━━━━━ Source data

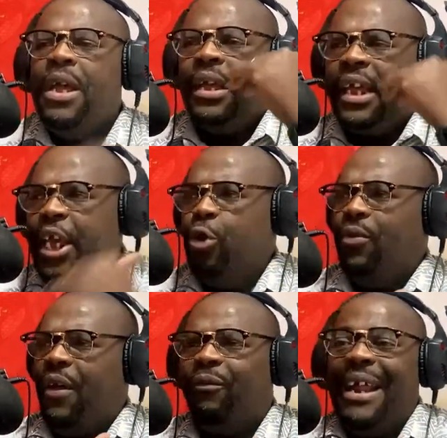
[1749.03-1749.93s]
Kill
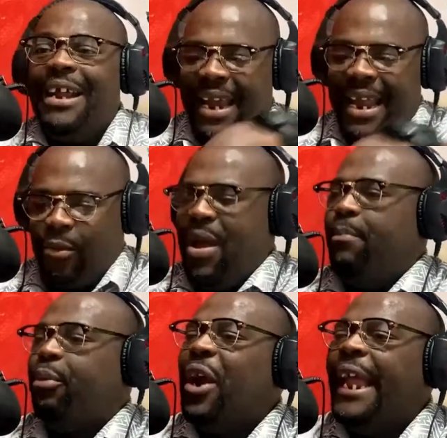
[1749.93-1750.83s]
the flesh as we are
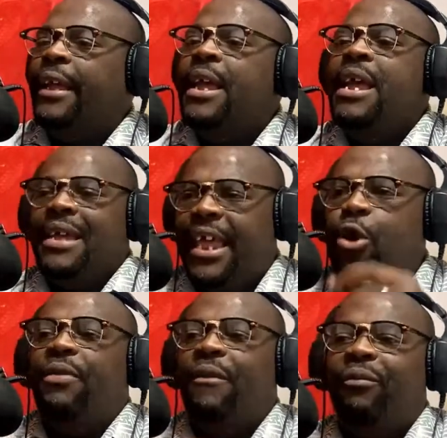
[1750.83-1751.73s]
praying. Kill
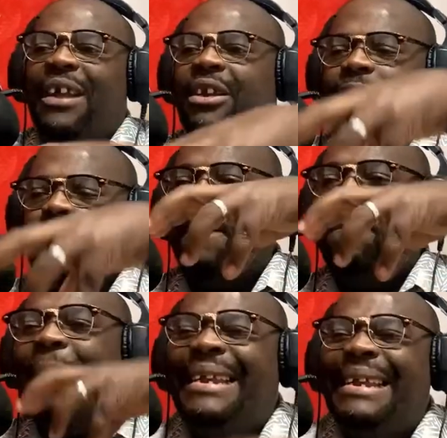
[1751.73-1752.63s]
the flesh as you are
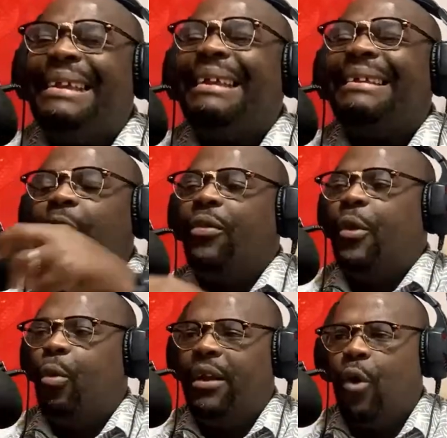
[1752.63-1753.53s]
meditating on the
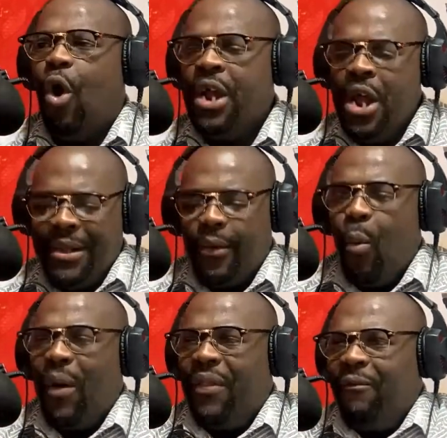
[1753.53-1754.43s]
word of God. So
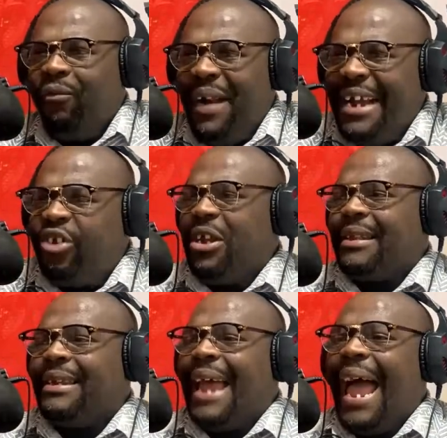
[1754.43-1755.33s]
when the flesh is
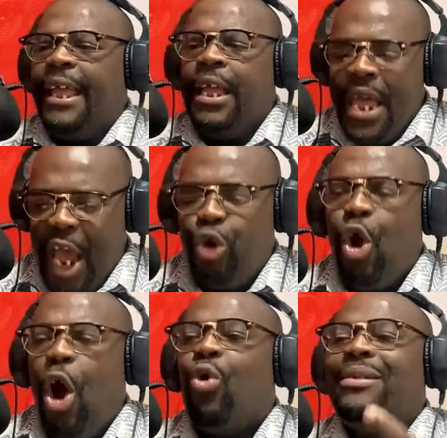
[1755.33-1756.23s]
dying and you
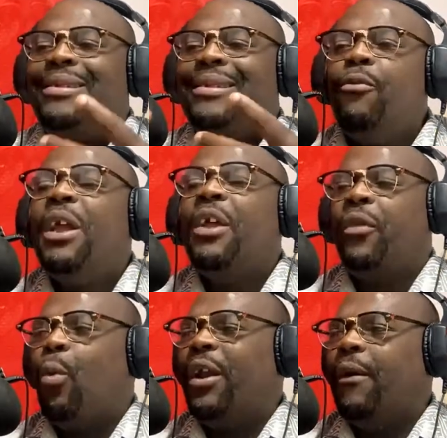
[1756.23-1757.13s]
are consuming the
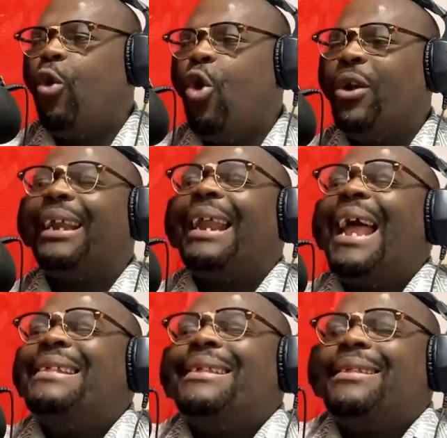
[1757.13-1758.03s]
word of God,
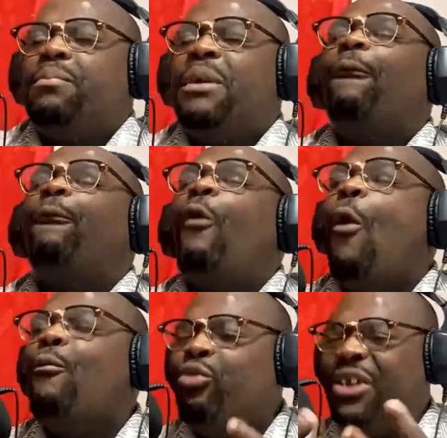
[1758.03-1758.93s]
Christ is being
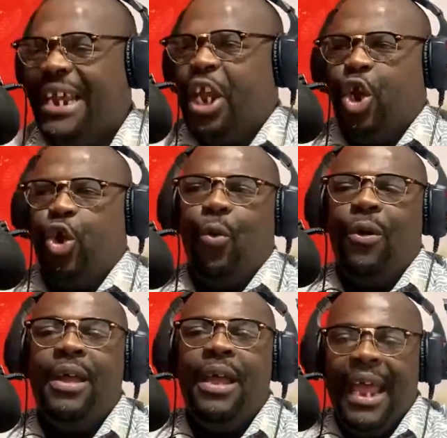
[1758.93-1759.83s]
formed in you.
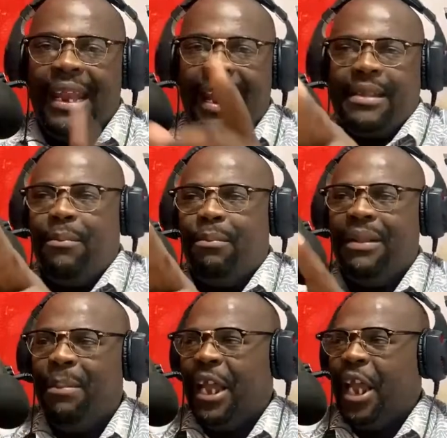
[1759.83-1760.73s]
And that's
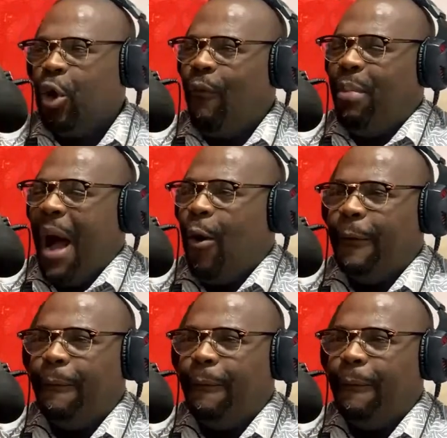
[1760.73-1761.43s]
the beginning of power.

━━━━━━━━━━

Every line above should be transcribed exactly, though no image should be carried over.

[1749.03-1749.93s]
Kill
[1749.93-1750.83s]
the flesh as we are
[1750.83-1751.73s]
praying. Kill
[1751.73-1752.63s]
the flesh as you are
[1752.63-1753.53s]
meditating on the
[1753.53-1754.43s]
word of God. So
[1754.43-1755.33s]
when the flesh is
[1755.33-1756.23s]
dying and you
[1756.23-1757.13s]
are consuming the
[1757.13-1758.03s]
word of God,
[1758.03-1758.93s]
Christ is being
[1758.93-1759.83s]
formed in you.
[1759.83-1760.73s]
And that's
[1760.73-1761.43s]
the beginning of power.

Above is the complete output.